Da época colonial aos dias atuais é visível a luta dos negros para garantir a inserção na sociedade de uma maneira digna e cidadã. As comunidades remanescentes de quilombo são símbolos das mais diversas formas de resistência, se constituindo não somente por pessoas negras e estando espalhadas por todas as regiões do país. Por conseguinte, sinaliza-se a necessidade de se discutir a maneira como se faz política no Brasil, bem como as atividades através das quais se efetivam direitos que estão inseridos em nossa Carta Magna.

De fato, durante séculos o Brasil utilizou de mão-de-obra escrava, tendo abolido a escravidão tardiamente em função de pressões internacionais, e não com o objetivo de integrar o negro na sociedade brasileira; logo, por bastante tempo, estes ficaram às margens da sociedade, como ainda podemos perceber hodiernamente. Mas, com o passar do tempo, construiu-se uma ideologia de que em nosso país haveria uma democracia racial, onde todos são respeitados, questão que passou a ser contestada por vários pensadores brasileiros ao longo século XX.

Compreendemos que foi com a Constituição Federal Brasileira de 1988, como visto anteriormente, que se criou o artigo 68 do Ato das Disposições Constitucionais Transitórias, resultado de pressões do Movimento Negro, com o objetivo de se estabelecer uma política compensatória para os remanescentes de quilombos,

aqueles que tanto foram explorados e subordinados, que se começou a pensar numa forma de recompensa a essa parcela da população.

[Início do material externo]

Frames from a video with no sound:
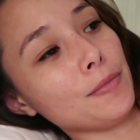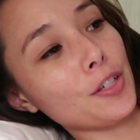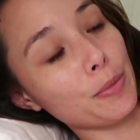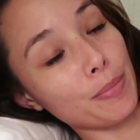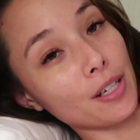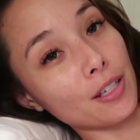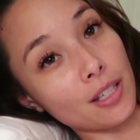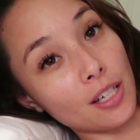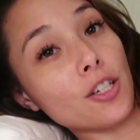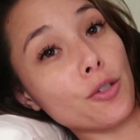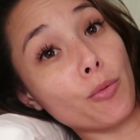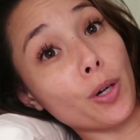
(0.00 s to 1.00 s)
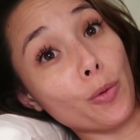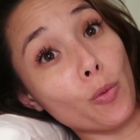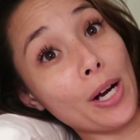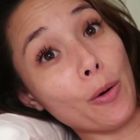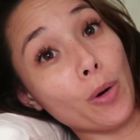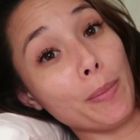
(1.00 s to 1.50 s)
just because they just weren't
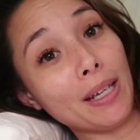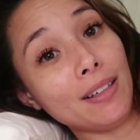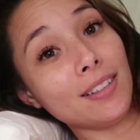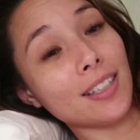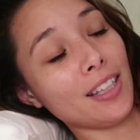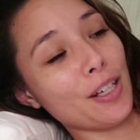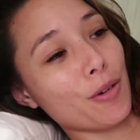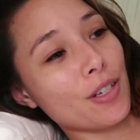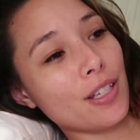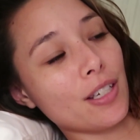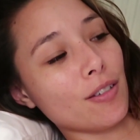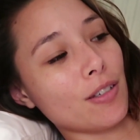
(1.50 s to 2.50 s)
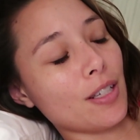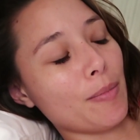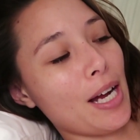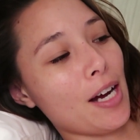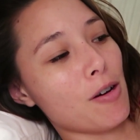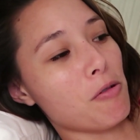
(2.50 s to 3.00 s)
white women and they were still
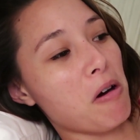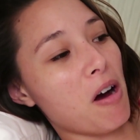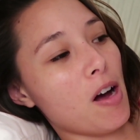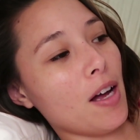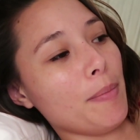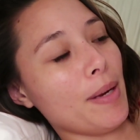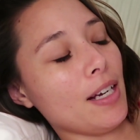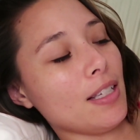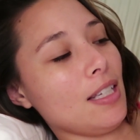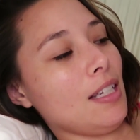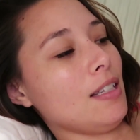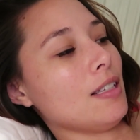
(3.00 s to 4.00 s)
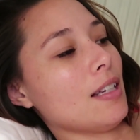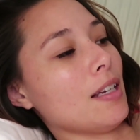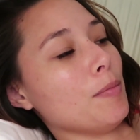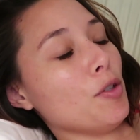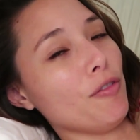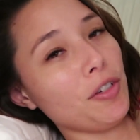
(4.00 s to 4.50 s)
somehow on magazines
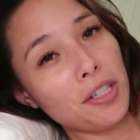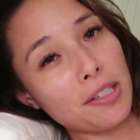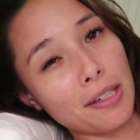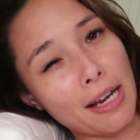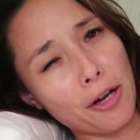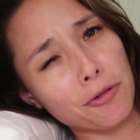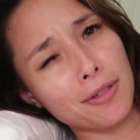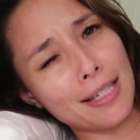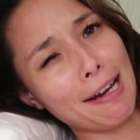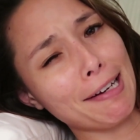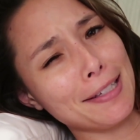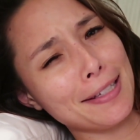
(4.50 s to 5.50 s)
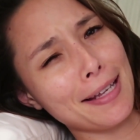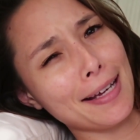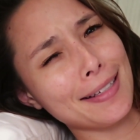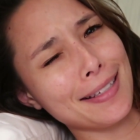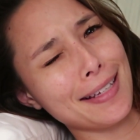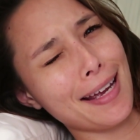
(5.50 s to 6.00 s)
and movies, and how sad is that toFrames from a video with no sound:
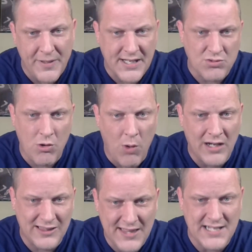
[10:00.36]
because we
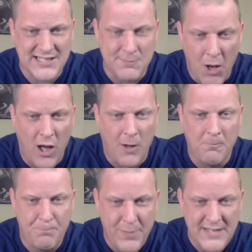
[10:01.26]
want to think
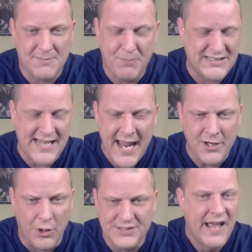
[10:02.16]
small, beat
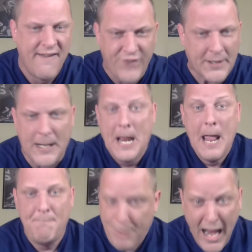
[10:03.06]
potatoes, fucking
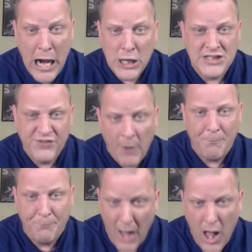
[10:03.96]
Bears
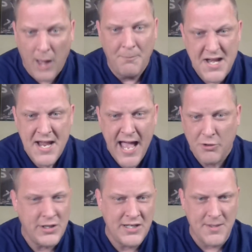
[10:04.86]
football,
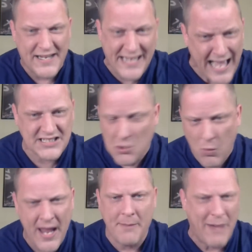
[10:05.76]
mediocrity of the McCaskey
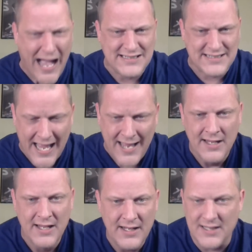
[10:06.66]
way mindset,
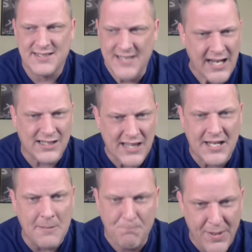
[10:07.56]
instead of
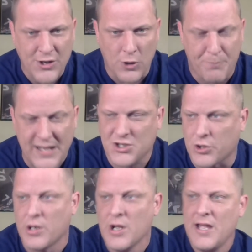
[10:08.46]
thinking bigger
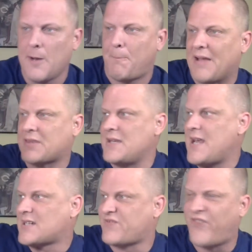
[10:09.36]
picture and about the
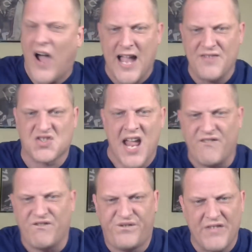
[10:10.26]
next 5,
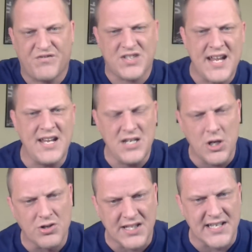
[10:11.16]
10, 15
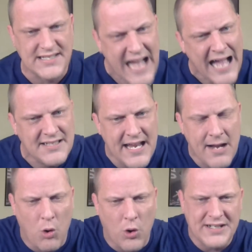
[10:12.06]
years of this
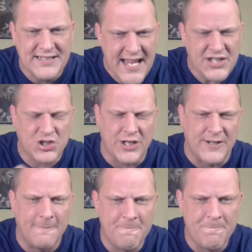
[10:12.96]
goddamn organization.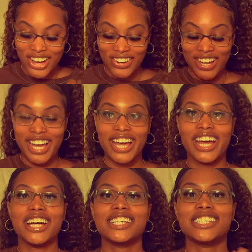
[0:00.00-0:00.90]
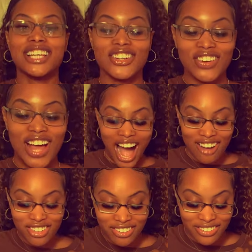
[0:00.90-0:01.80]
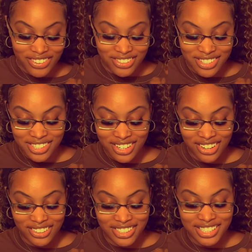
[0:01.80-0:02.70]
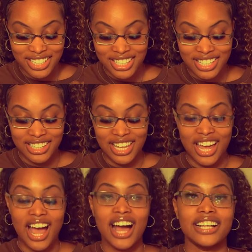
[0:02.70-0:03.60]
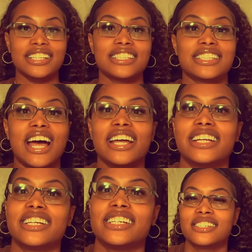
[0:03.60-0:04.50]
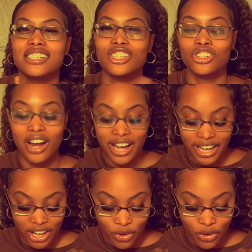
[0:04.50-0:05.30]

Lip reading: Okay, so I'm gonna reveal to y'all the cookie that I decided to try,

Portanto, trata-se de mais de um século de luta, com o escopo de se manterem coesos física, sócio e culturalmente, contra um Estado que oprime as populações negras, na medida em que não garante que seus direitos de cidadãos sejam efetivados na prática.

De acordo com o Instituto de Colonização e Reforma Agrária do Brasil, em nosso país existem vinte e quatro estados onde existem comunidades quilombolas, sendo mais de 11.070 famílias, espalhadas em cerca de 200 comunidades, já com os títulos oficialmente regularizados. Na Paraíba, mais de vinte comunidades estão lutando pela efetivação do seu direito, que tem como instrumento principal os relatórios antropológicos de identificação.

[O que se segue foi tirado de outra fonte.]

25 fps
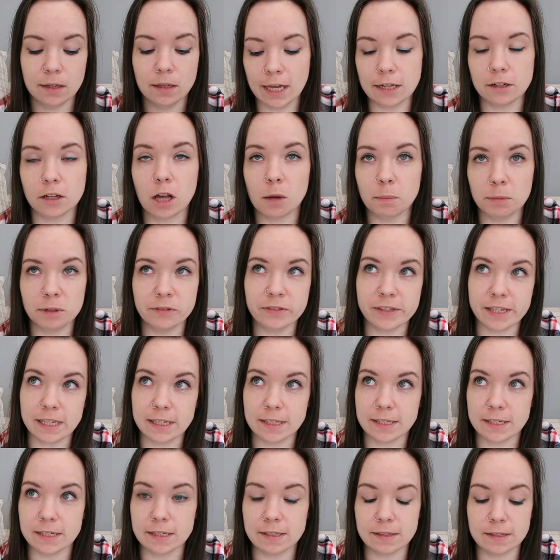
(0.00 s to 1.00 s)
He had a couple of
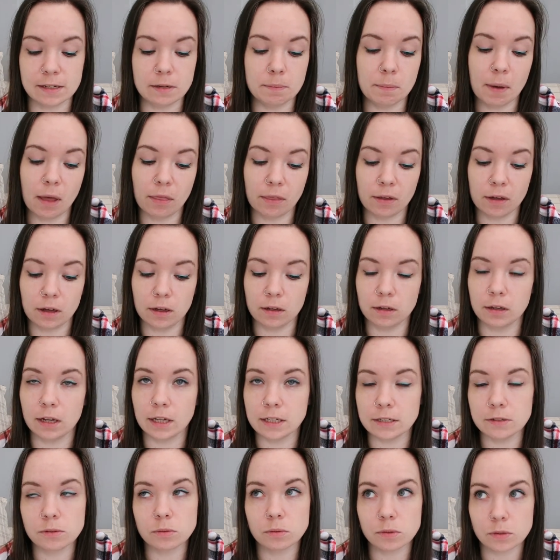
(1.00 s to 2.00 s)
sisters and a mother
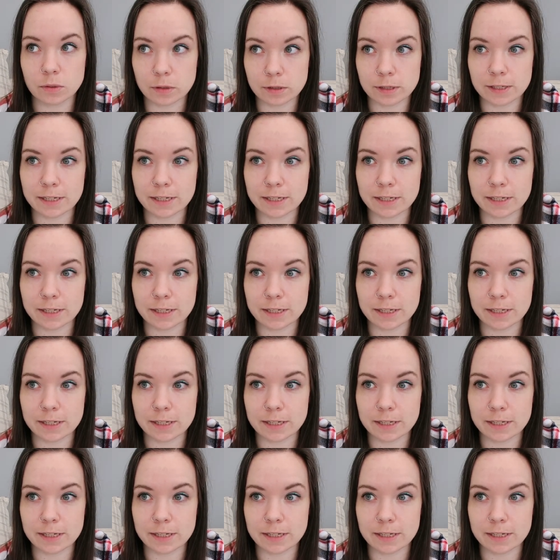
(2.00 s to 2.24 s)
and also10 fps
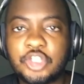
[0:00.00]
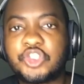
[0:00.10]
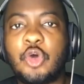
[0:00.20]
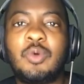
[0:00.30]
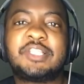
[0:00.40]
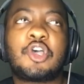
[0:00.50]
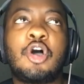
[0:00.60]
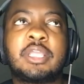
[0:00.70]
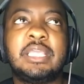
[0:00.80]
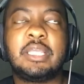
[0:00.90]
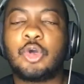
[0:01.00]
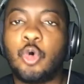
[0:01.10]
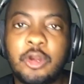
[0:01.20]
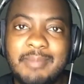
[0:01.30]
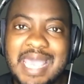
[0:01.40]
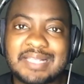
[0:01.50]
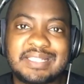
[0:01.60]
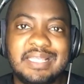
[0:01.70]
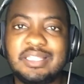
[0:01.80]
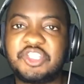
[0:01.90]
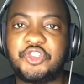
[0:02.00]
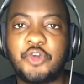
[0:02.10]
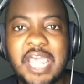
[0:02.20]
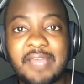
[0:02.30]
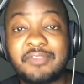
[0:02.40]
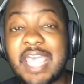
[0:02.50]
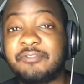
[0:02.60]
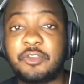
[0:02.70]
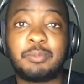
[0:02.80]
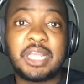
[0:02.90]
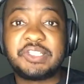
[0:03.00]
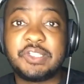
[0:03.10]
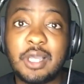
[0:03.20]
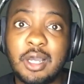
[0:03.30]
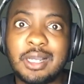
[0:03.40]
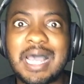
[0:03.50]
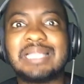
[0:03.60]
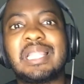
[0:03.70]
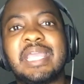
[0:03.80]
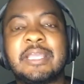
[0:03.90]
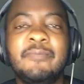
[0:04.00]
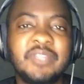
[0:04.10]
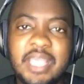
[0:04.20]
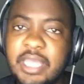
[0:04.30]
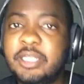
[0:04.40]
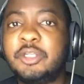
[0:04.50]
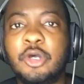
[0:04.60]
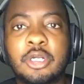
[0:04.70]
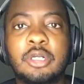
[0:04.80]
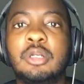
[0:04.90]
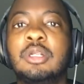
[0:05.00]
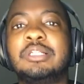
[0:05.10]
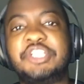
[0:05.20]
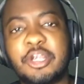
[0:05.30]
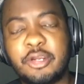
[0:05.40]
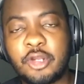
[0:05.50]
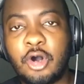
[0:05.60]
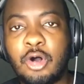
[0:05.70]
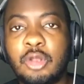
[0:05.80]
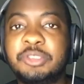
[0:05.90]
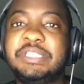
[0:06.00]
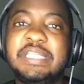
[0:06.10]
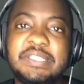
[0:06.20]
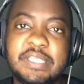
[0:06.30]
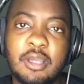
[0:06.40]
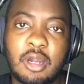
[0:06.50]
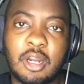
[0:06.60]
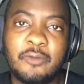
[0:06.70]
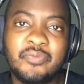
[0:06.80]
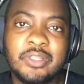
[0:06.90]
So when talking quarterbacks in this draft after Bryce Young, I like Hendon Hooker, Jaren Hall, DTR.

Neste trabalho buscou-se refletir acerca da dimensão histórica, política e legal do direito das comunidades remanescentes de quilombos referente à titulação de suas terras. Após duas décadas da vigência do artigo 68, somente cerca de duzentos títulos foram emitidos, mesmo havendo um total de aproximadamente três mil comunidades existentes, o que corrobora a ineficiência do referido artigo, consoante afirma a Secretaria Especial de Políticas de Promoção da Igualdade Racial.

Nota-se, pois, que o processo é lento e moroso, corroborando-se um caráter mitigado da efetividade do direito, o que se torna ainda mais difícil com a dificuldade de conceituações exatas e determinadas exigidas pelos âmbitos acadêmico, jurídico e legislativo. Mas, apesar de todos esses entraves, o movimento quilombola vem exigir a efetivação de seu direito fundamental, através do apoio dos indígenas e de brancos que se juntaram para fortificar esta luta. São mais de cento e vinte anos de espera, e já que o governo federal não atua de forma efetiva, faz-se necessário que tais comunidades continuem lutando por seus direitos, se mobilizando e se manifestando. Ora, o direito das comunidades quilombolas está previsto na Constituição Federal, sendo norma cogente e imperativa; logo, não pode ser desprezada por nossos representantes, bem como pelo universo acadêmico e por toda a população brasileira.